Dans le souk de Bab Srijeh, l’un des plus réputés de Damas, Abou Anas al-Hijazi scrute les étals de produits alimentaires mais renonce à acheter. Ses revenus ayant fondu avec la guerre, ce Syrien est contraint à un ramadan frugal.

« Nous avions l’habitude de convier six ou sept fois la famille et les amis à des repas copieux » pour l' »iftar », la rupture du jeune au coucher du soleil, se souvient cet homme de 45 ans, chanteur dans un groupe se produisant lors de mariages.

« Mais maintenant, j’invite une ou deux fois, tout au plus », ajoute-t-il.

Pour beaucoup en Syrie, pays à l’économie dévastée par plus de huit ans de guerre, les célébrations du ramadan ont dû se faire de plus en plus modestes.

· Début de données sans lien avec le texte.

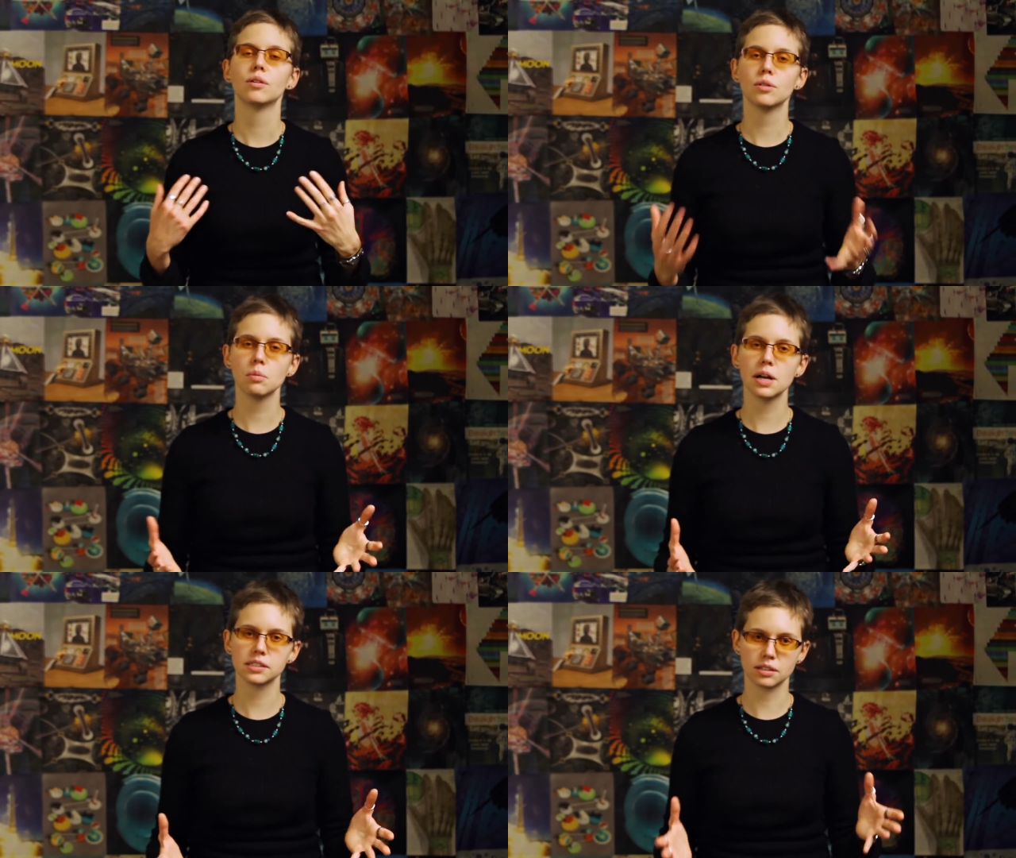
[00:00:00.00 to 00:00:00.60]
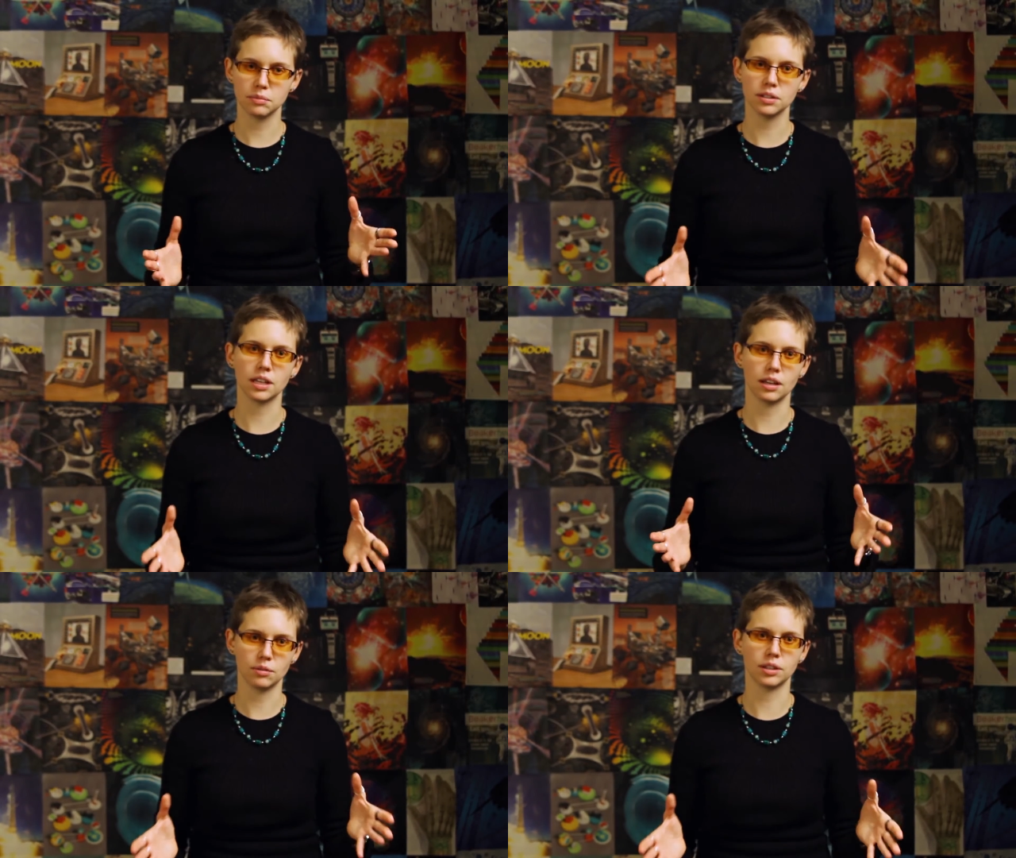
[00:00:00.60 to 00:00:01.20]
Robots
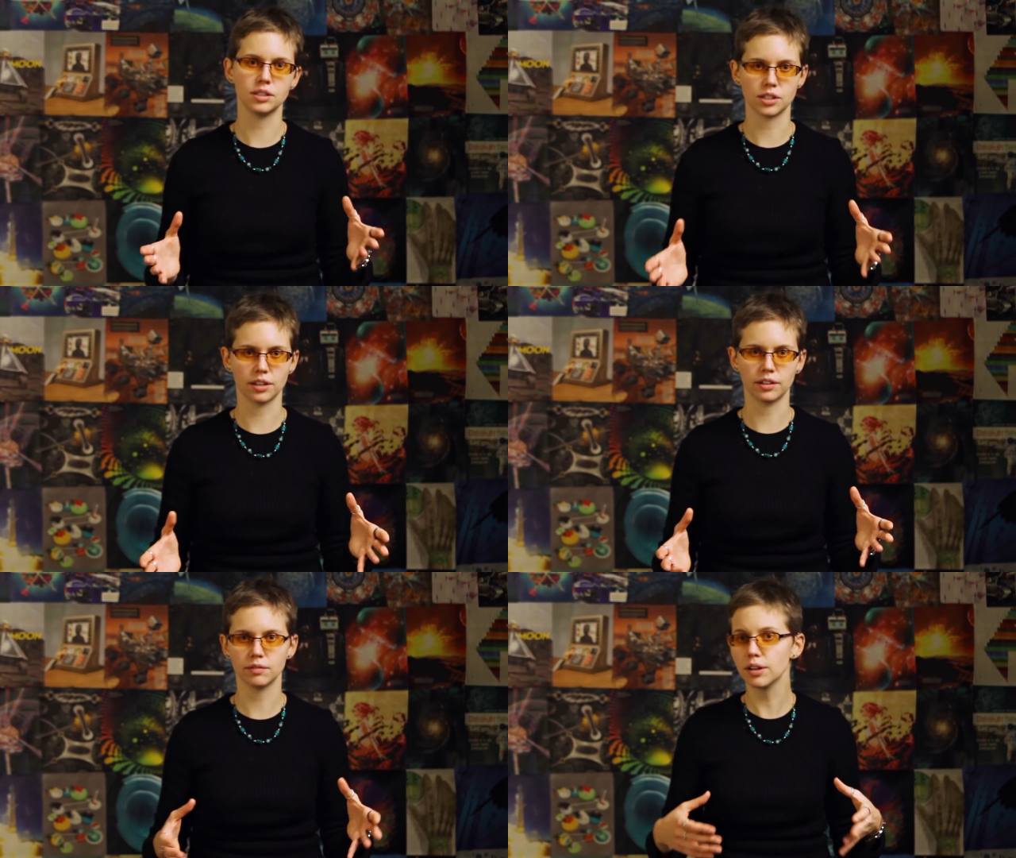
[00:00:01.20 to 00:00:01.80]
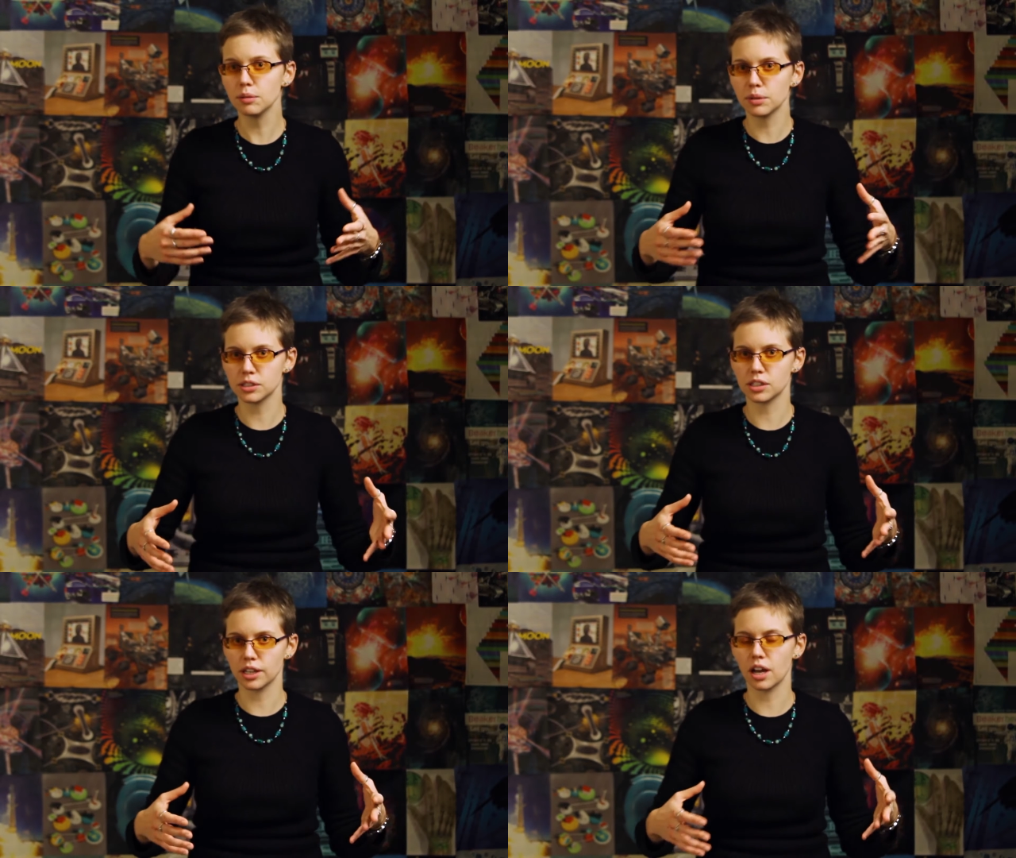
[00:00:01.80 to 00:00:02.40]
communicate with each other very
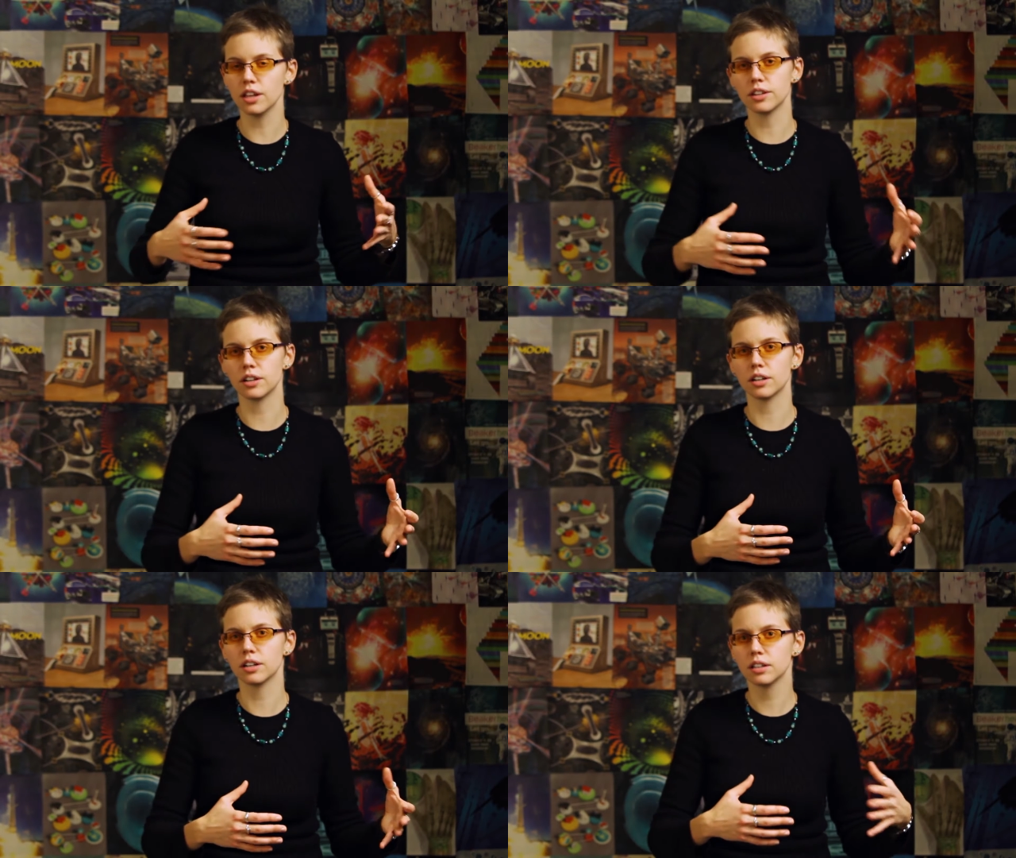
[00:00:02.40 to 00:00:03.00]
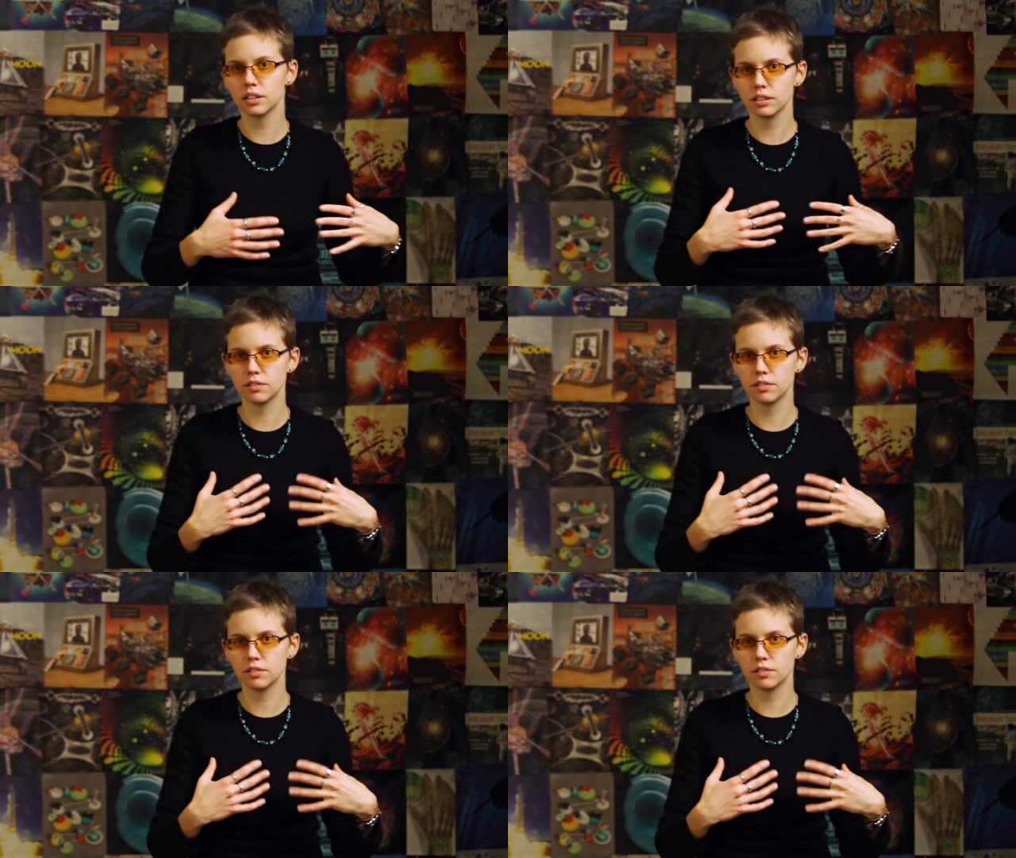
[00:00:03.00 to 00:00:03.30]
much like other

Selon l’ONU, 83% de la population vit aujourd’hui sous le seuil de la pauvreté, contre 28% avant la guerre qui a éclaté en mars 2011 et fait plus de 370.000 morts.

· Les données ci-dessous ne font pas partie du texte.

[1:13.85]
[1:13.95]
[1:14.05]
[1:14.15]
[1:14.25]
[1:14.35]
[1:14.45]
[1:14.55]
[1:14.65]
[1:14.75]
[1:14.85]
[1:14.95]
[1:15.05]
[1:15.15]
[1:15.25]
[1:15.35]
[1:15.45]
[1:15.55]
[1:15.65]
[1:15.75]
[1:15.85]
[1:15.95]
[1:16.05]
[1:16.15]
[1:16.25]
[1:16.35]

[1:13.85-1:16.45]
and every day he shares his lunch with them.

Et 80% des ménages peinent à assurer leurs besoins alimentaires de base, selon le Programme alimentaire mondial (PAM).

« Cette année, nous offrons de petites portions à la place des festins », explique Abou Anas.

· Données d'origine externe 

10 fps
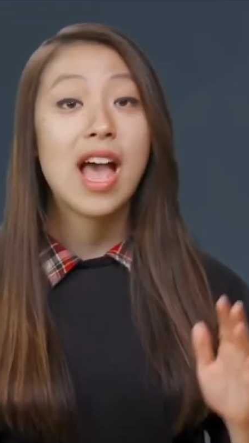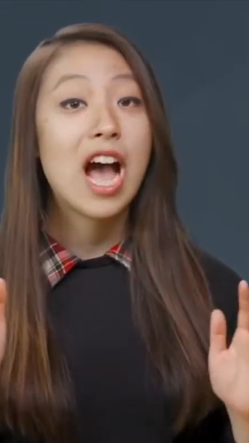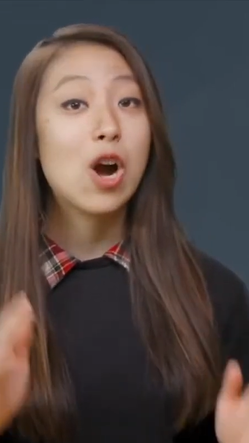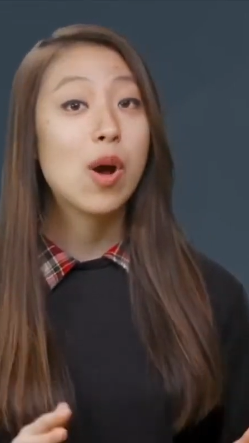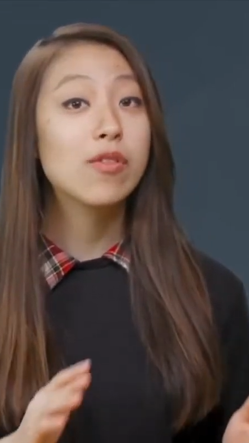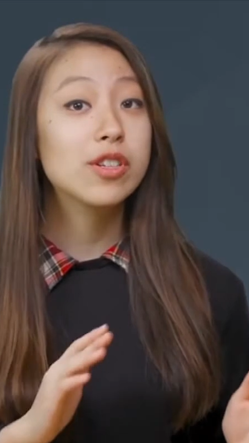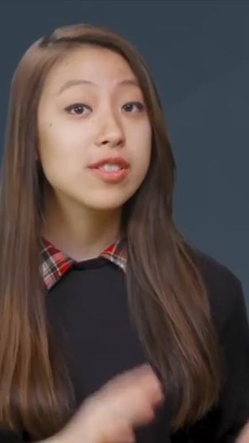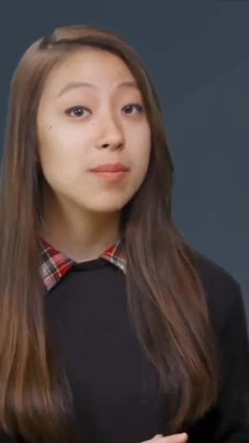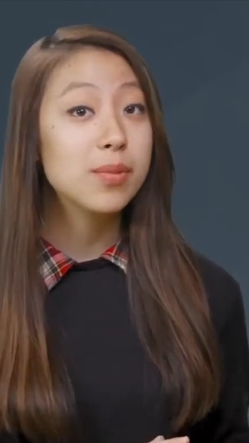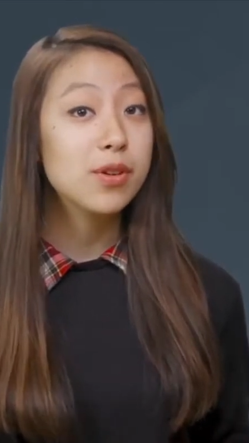However
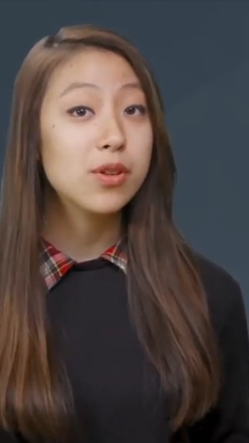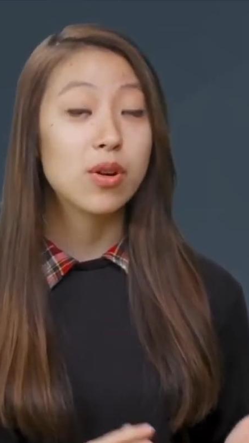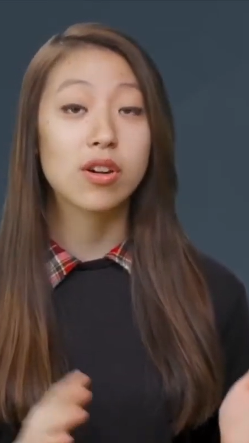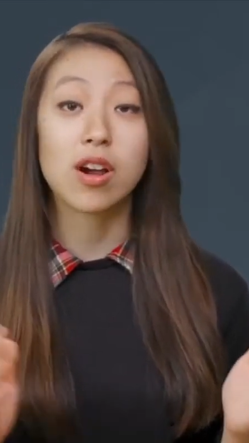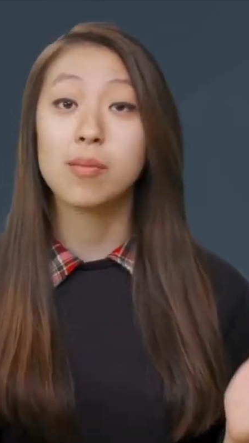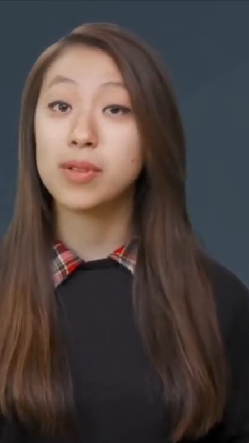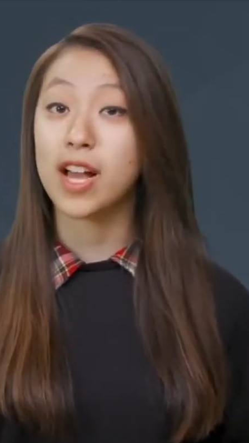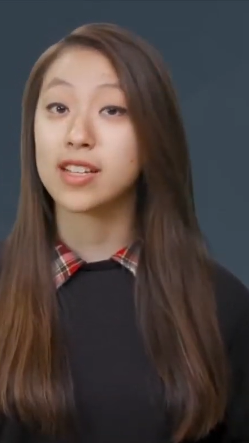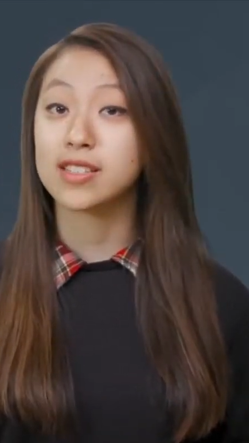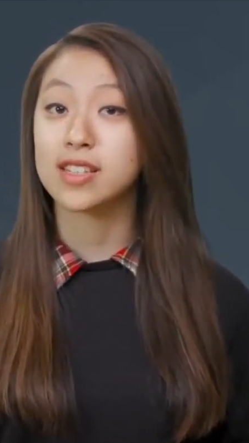simple or
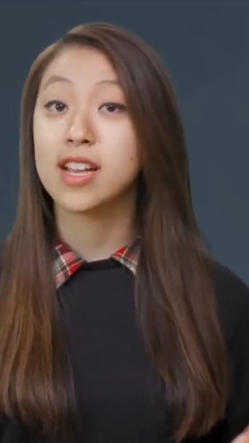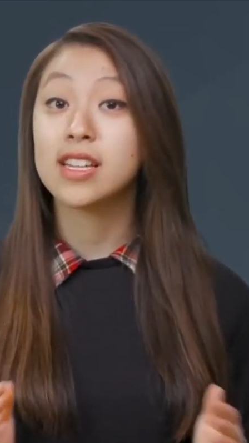complex,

« Plus rien n’est pareil » qu’avant, regrette-t-il.

« Pas assez d’argent »

A l’instar d’Abou Anas, Rabbah Ammar souffre également des retombées socio-économiques de la guerre et contrôle strictement chaque dépense.

« Je viens au souk de Srijeh (…) car les prix y sont plus abordables », explique cette femme de 52 ans habitant au sud de Damas.

Elle a économisé des mois durant en prévision du ramadan et doit adapter les ingrédients qu’elle utilise pour respecter son budget.

« Nous avons remplacé les petits pois par les fèves car elles sont moins chères et les courgettes sont désormais farcies au riz à cause du prix élevé de la viande », raconte Mme Ammar.

A proximité, Abou Imad vaporise de l’eau sur les tomates charnues de son étal de primeurs pour leur donner belle allure.

Il affirme que les prix ont fortement baissé cette année.

« Le prix d’un kilogramme de concombres était de 700 livres syriennes (1,5 euro) l’année dernière (…) Aujourd’hui, il se vend à 200 » livres (40 centimes d’euros), précise-t-il.

Assis à côté de cagettes de légumes, Talal Chawkal observe passer les clients devant son petit magasin.

Il explique que la baisse des prix cette année était liée à une hausse de l’offre. Les fermes de la Ghouta orientale, une région proche de Damas que le régime a reprise aux rebelles l’an dernier au terme d’une offensive militaire meurtrière, ont en effet recommencé à produire.

Mais la demande n’est pas au rendez-vous car « les gens n’ont pas assez d’argent pour acheter », souligne-t-il.

Achat à l’unité

Porteur de courses depuis des années, Mohammad Imad Kobeissi pâtit également de l’érosion du pouvoir d’achat.

« Aujourd’hui, j’attends très longtemps avant qu’un client ne me demande » de l’aider, confie cet homme de 60 ans. La plupart des gens quittent le souk « avec un ou deux sacs » remplis tout au plus et « ils peuvent les porter sans moi », dit-il.

Sur l’un des trottoirs de ce souk populaire, Abou Ammar arrange courgettes et concombres sur le chariot de bois qui lui sert de stand.

« Je travaille sur ce marché depuis l’âge de 10 ans », explique cet homme de 60 ans.

« C’est la première année que des clients achètent les légumes à l’unité », raconte ce déplacé originaire de la Ghouta orientale.

« Je comprends très bien la situation des gens (…) Personnellement, j’ai dû vendre ma voiture pour pouvoir assumer les dépenses quotidiennes ».

Parfois, poursuit-il, « des clients me demandent seulement trois courgettes, je les leur donne gratuitement et leur demande en contrepartie de prier pour moi ».